Emerging growth company x
If an emerging growth company, indicate by check mark if the registrant has elected not to use the extended transition period for complying with any new or revised financial accounting standards provided pursuant to Section 13(a) of the Exchange Act.
Item 1.01. Entry into a Material Definitive Agreement
On June 23, 2023, Assure Holdings Corp. (the “Company”) entered into a binding letter of intent with Innovation Neuromonitoring LLC (“Innovation”), dated effective June 22, 2023, pursuant to which the Company anticipates purchasing certain assets of Innovation, currently used and/or necessary for the business operations as currently conducted by Innovation (the “Purchased Assets”), including, without limitation, five (5) IONM monitoring machines, computer records, customer lists, books and records, goodwill, materials, supplies, transferable licenses, business names, contract rights (other than contracts excluded under the definitive agreement to be finalized between the parties), software and software licenses (to the extent assignable), trade secrets, trademarks, patents, intellectual property, tradenames, telephone numbers, websites, domain names, email addresses and other assets used in connection with the operation of Innovation, along with all on-hand inventory, to be delivered free and clear of all liens and indebtedness. In connection with the Company’s purchase of the Purchased Assets, the Company shall assume no liabilities.

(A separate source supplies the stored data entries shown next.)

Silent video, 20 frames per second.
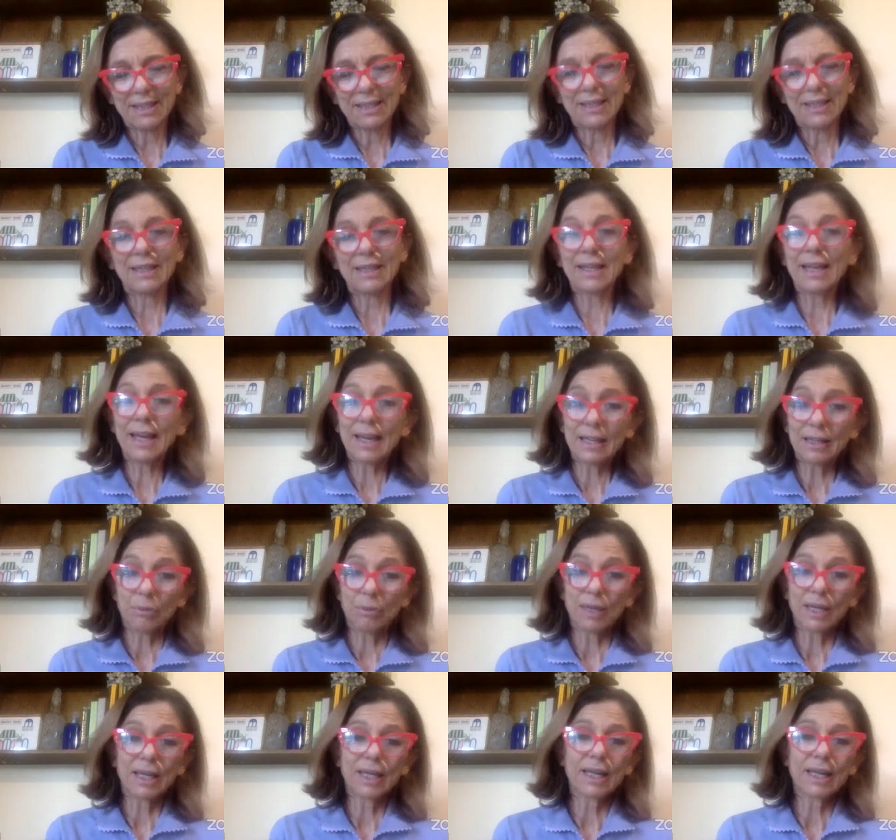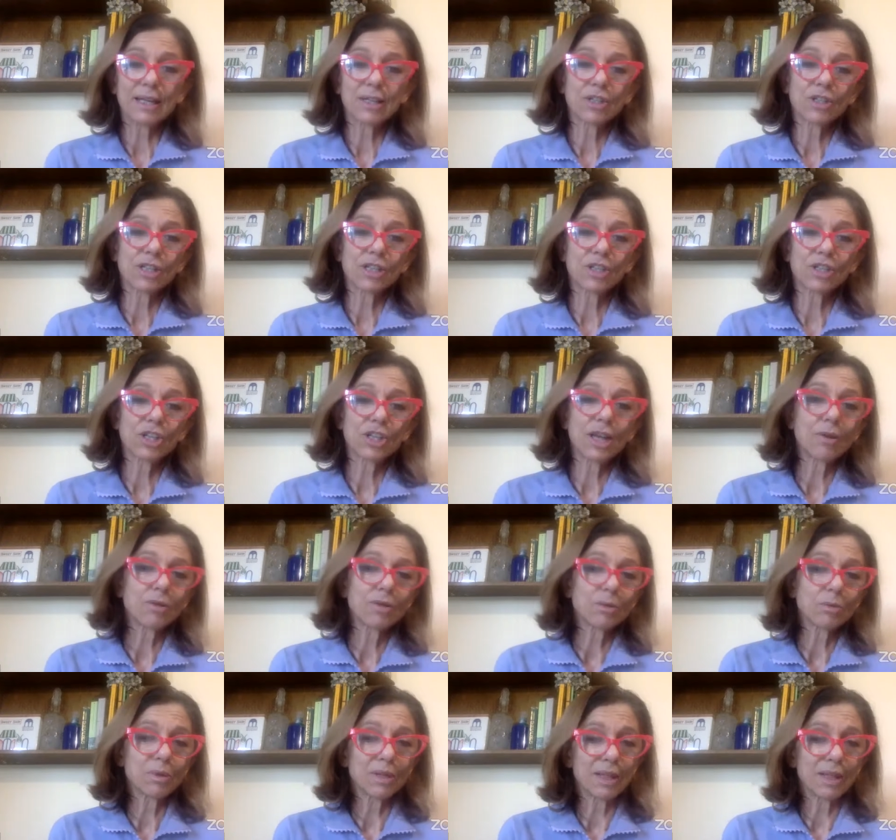that then we can actually share
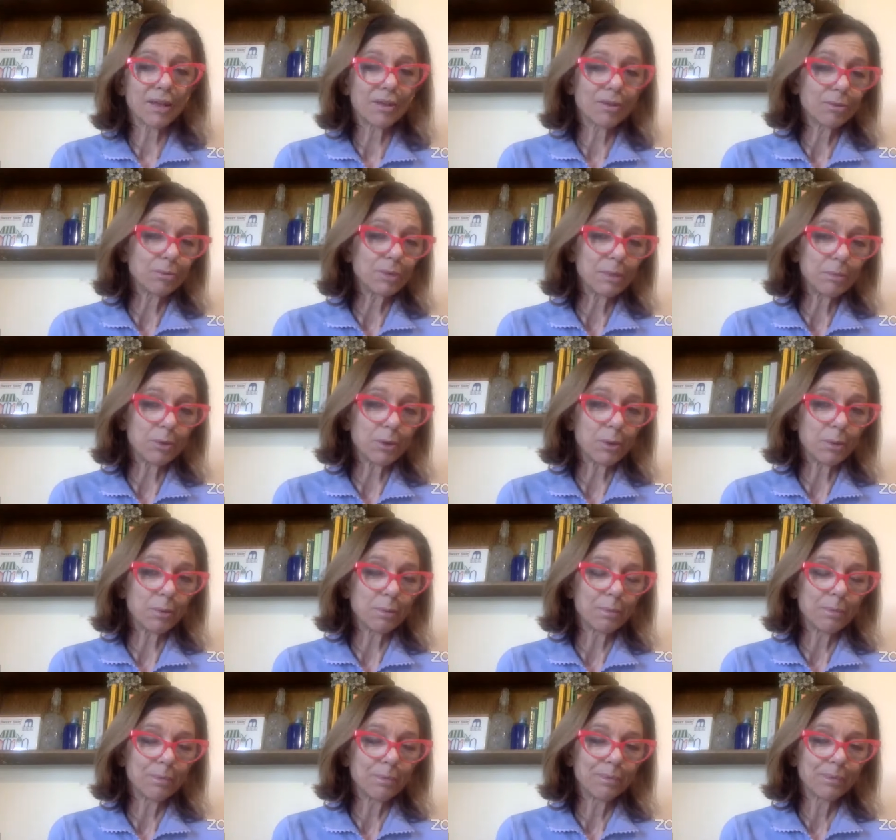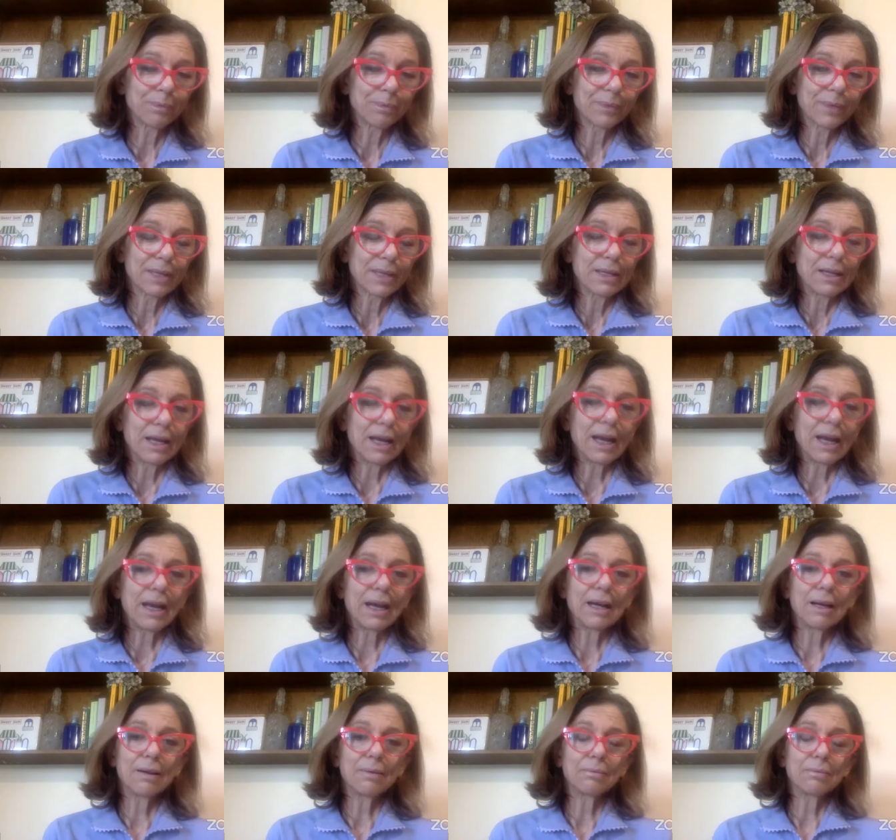it with other people.
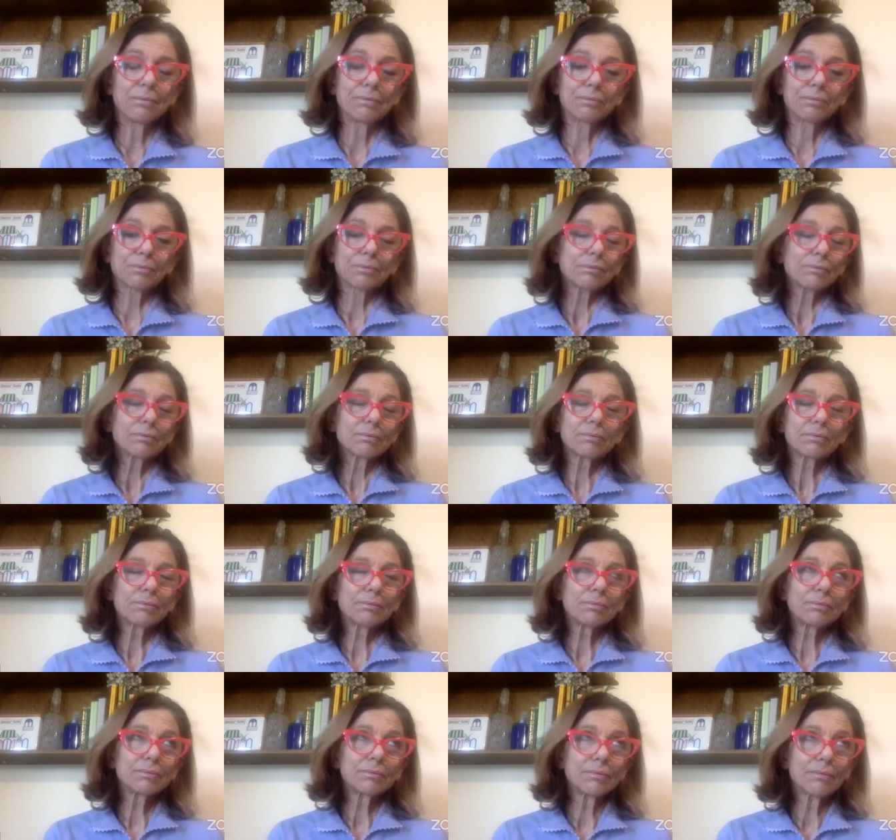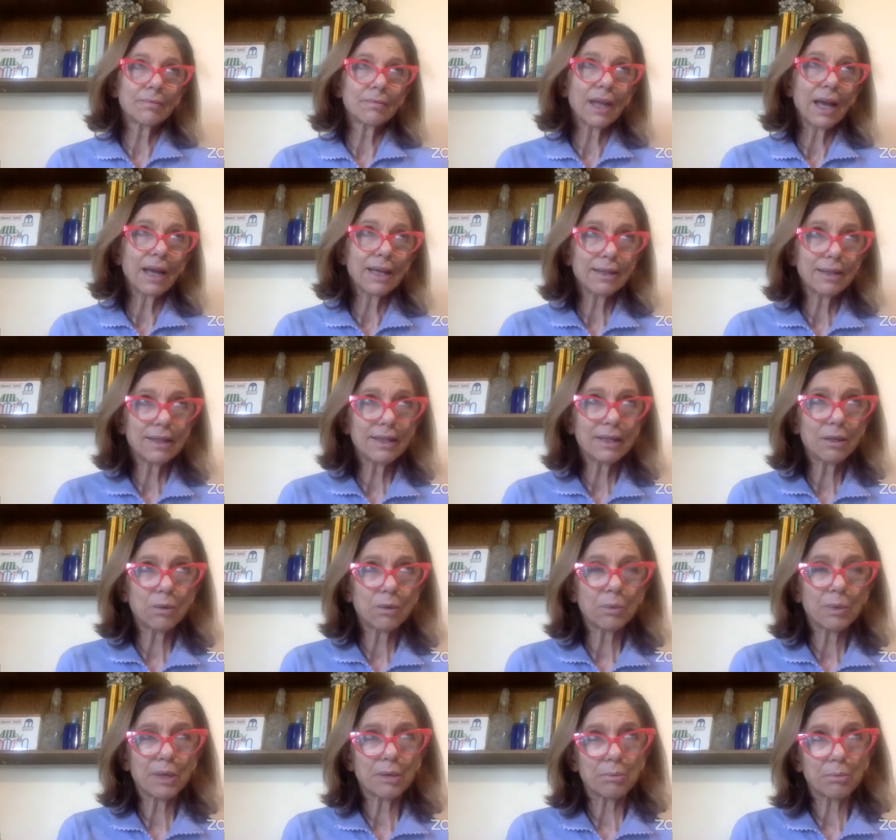I think
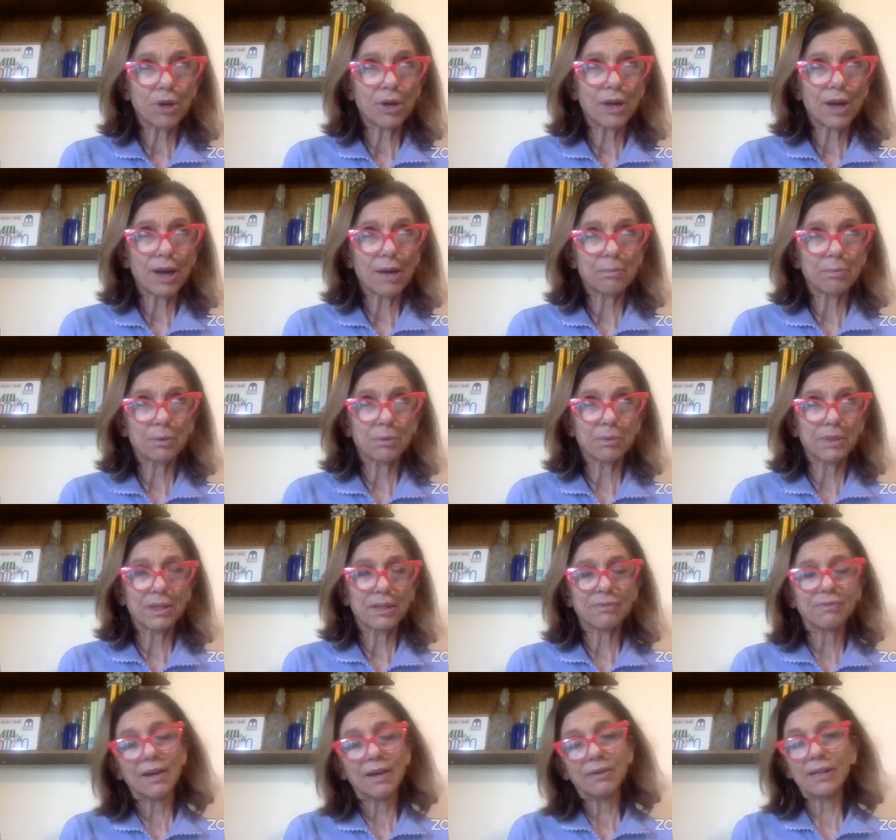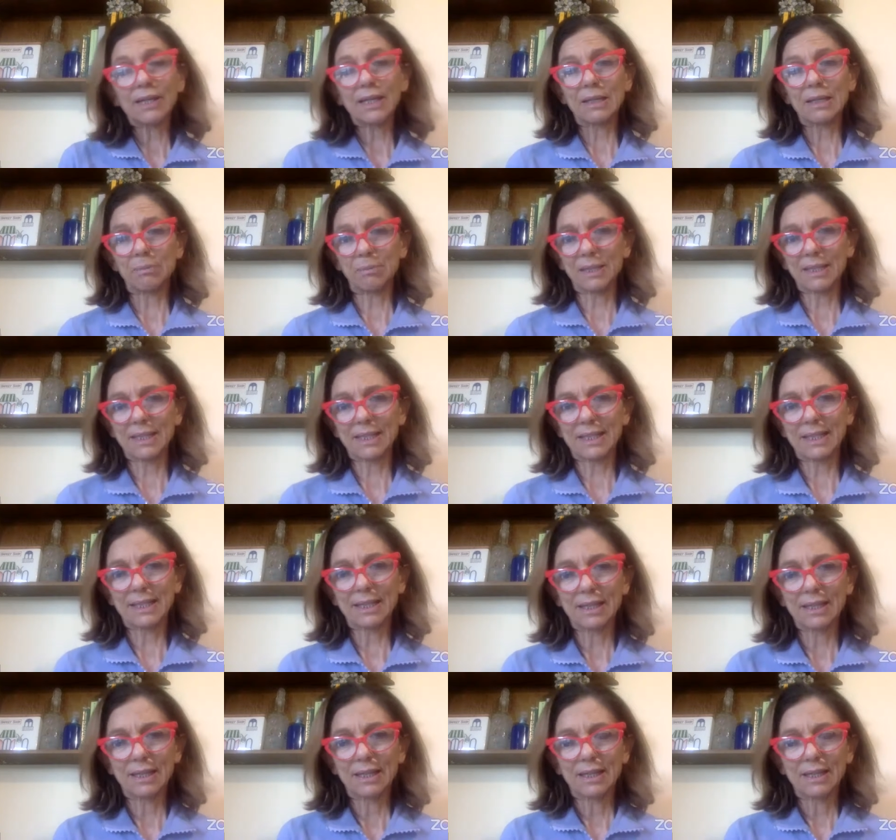we are brought up with a very
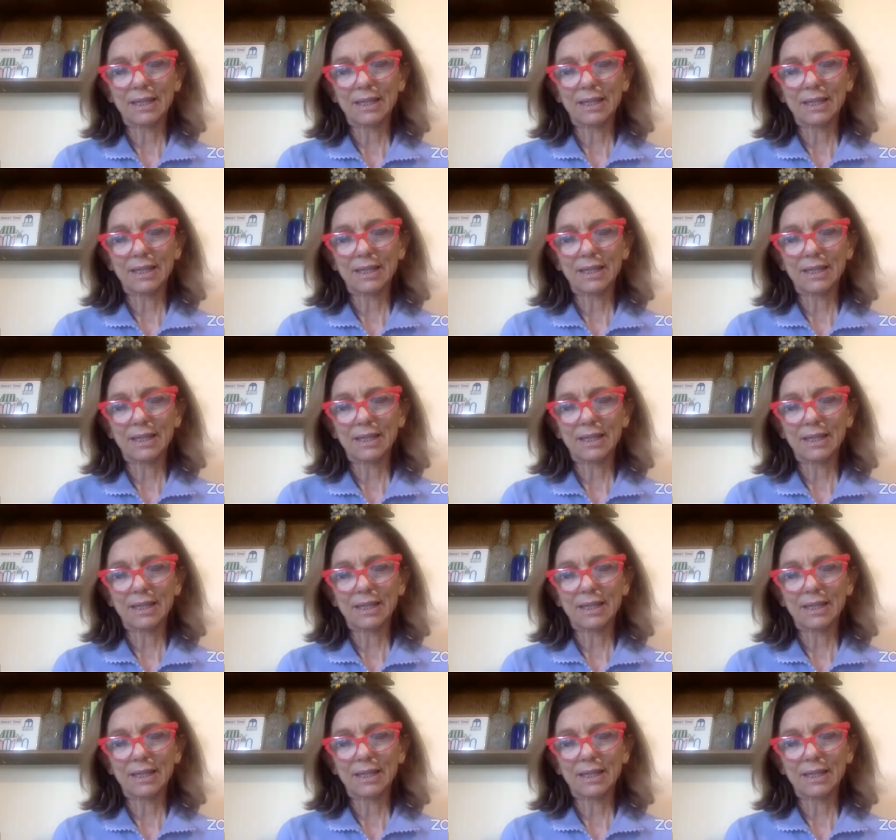limited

The Purchased Assets shall be conveyed to the Company, free and clear of all liens and encumbrances of any kind or nature. The Parties agreed that the target close date for the transactions would be on or after July 1, 2023.
The total purchase price is $1,200,000 (the “Purchase Price”). The Purchase Price shall be paid as follows based upon the operations of the acquired business performing a minimum of 3,000 surgeries for the 12 months following the closing date of the transaction with a commercial payor mix of at least 45%. If the operations perform more than 3,000 procedures with a commercial payor mix of at least 45%, the Company will compensate former shareholders of Innovation $400 per procedure. Further, if the acquired assets perform fewer than 3,000 procedures during the 12 months following the closing date of the transaction, the Purchase Price – Cash Over Time (as defined below) shall be reduced by $400 per procedure.
$400,000 of the Purchase Price shall be paid in common stock of the Company, issued at closing to Innovation. The common stock received by Innovation shall be subject to a 6 month lock-up. $300,000 of the Purchase Price shall be paid in cash, $100,000 issued on June 23, 2023, $200,000 issued at the closing to Innovation (“Purchase Price – Cash”). $500,000 of the Purchase Price shall be paid in cash, issued over 24 monthly equal installments to Innovation, on the first day of each month, beginning on August 1, 2023 (“Purchase Price – Cash Over Time”). The Purchase Price – Cash Over Time, shall be subject to set off pursuant to the terms and conditions set forth in the definitive agreement for breaches by Innovation of its obligations under the definitive agreement, including, without limitation, breaches of representations and warranties and claims in indemnity. The initial $100,000 shall be secured by all the assets of Innovation and related companies and shall accrue interest at an annualize rate of 15%.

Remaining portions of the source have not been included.